Rick
Rick

Reputation: 23

Concat performance

I was reading a blog post on msdn about iterators which talks about about how Concat has O(m^2) performance where m is the length of the first IEnumerable. One of the comments, by richard_deeming on the second page, provides some sample code which he says is much faster. I don't really understand why it's faster and was hoping someone could explain it to me.

Thanks.

Upvotes: 2

Views: 1376

Answers (2)

viraptor
viraptor

Reputation: 34145

He's simply saying that instead of using Concat to create an iterator which is actually equivalent to creating an iterator over:

...(((a+b)+c)+d)...

which is caused by:

for (int i = 0; i < length; ++i)
    ones = ones.Concat(list); 

create a list of iterators you need and return each of those iterators you created previously.

This way you're not ending up with a lot of stacked iterators in the first collection of elements.

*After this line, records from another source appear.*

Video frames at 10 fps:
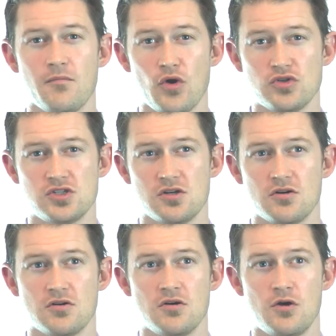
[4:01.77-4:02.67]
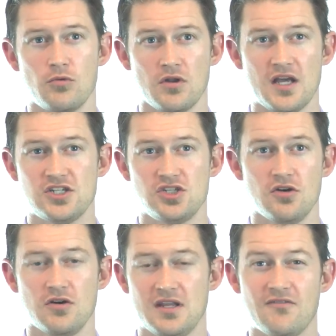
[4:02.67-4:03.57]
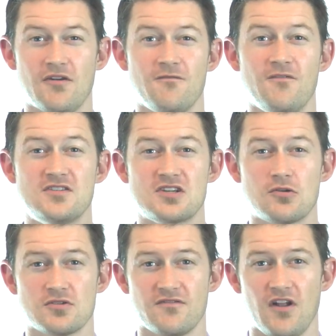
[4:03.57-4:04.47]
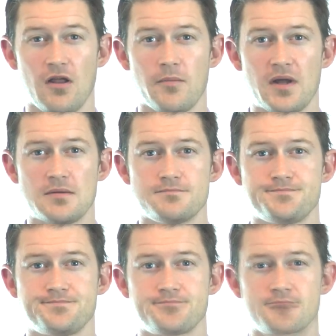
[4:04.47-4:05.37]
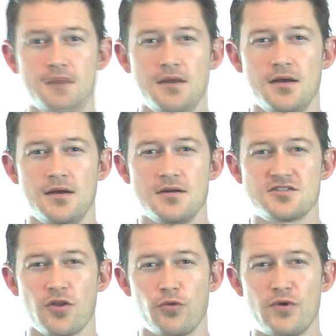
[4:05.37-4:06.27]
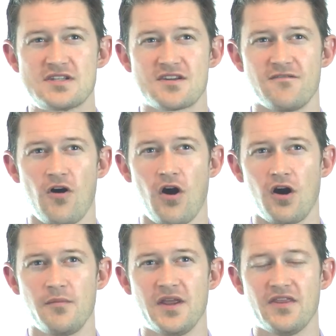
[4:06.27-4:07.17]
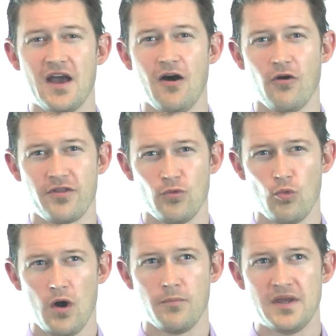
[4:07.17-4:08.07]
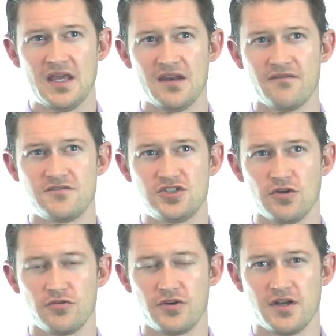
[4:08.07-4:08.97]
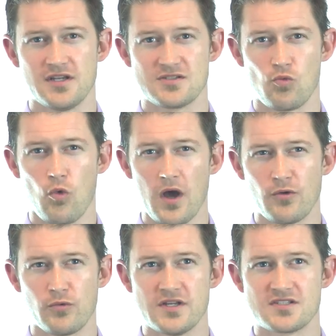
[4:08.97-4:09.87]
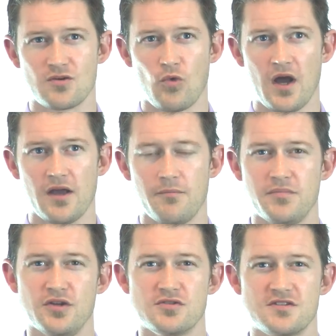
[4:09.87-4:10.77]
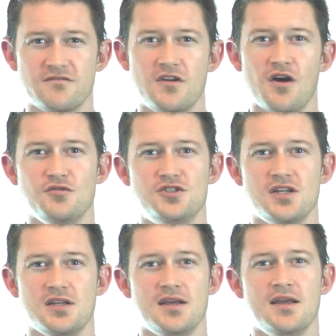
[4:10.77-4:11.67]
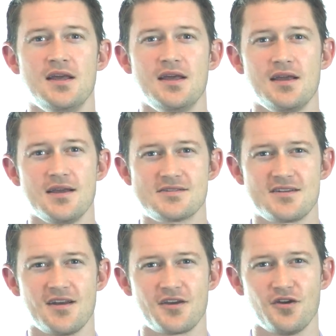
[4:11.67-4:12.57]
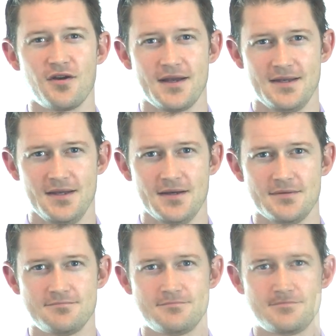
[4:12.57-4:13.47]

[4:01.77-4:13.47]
emotional, relational, and even physical development. So the risk of harming the health and well-being of children is one reason why abusive coaching isn't a good idea.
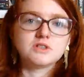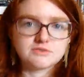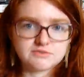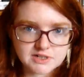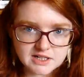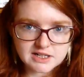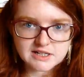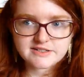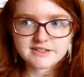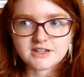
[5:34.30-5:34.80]
to a
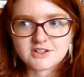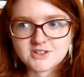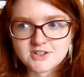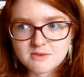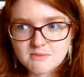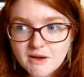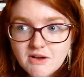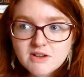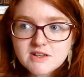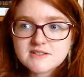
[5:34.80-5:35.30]

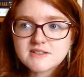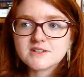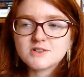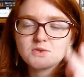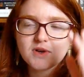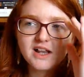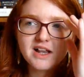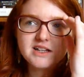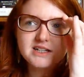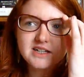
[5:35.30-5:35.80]
realization about her
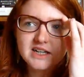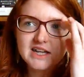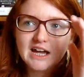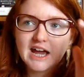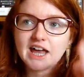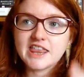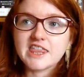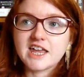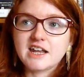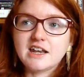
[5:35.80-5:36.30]
sexuality,
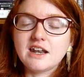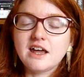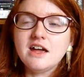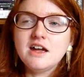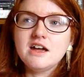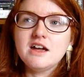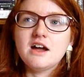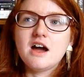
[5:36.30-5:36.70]
and then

Also it's worth mentioning that the claim about O(m^2) is not "really right". It's true in this specific case, but this is like saying + is O(m^2) when you're calculating (((a+b)+c)+d)... case. It's the specific usage pattern that makes it O(m^2).

Upvotes: 2

Will A
Will A

Reputation: 24988

I don't think the blog post is saying that Concat is O(m^2), at least, it shouldn't be - at one point the fact that Concat is O(m+n) is mentioned - and this is much more believeable. It's the use of Concat in a loop as given on that post that is O(m^2) - and I don't think that this is a particularly shocking finding as you'd expect many calls to multiply up the complexity!

Richard's follow-up is suggesting deferring the Concat operations until they're needed, by storing a list of iterators, and then moving through each of these starting from the first, then when that's exhausted, moving on to the next, which makes perfect sense - however, for 'light usage' Concat as-is would be fine.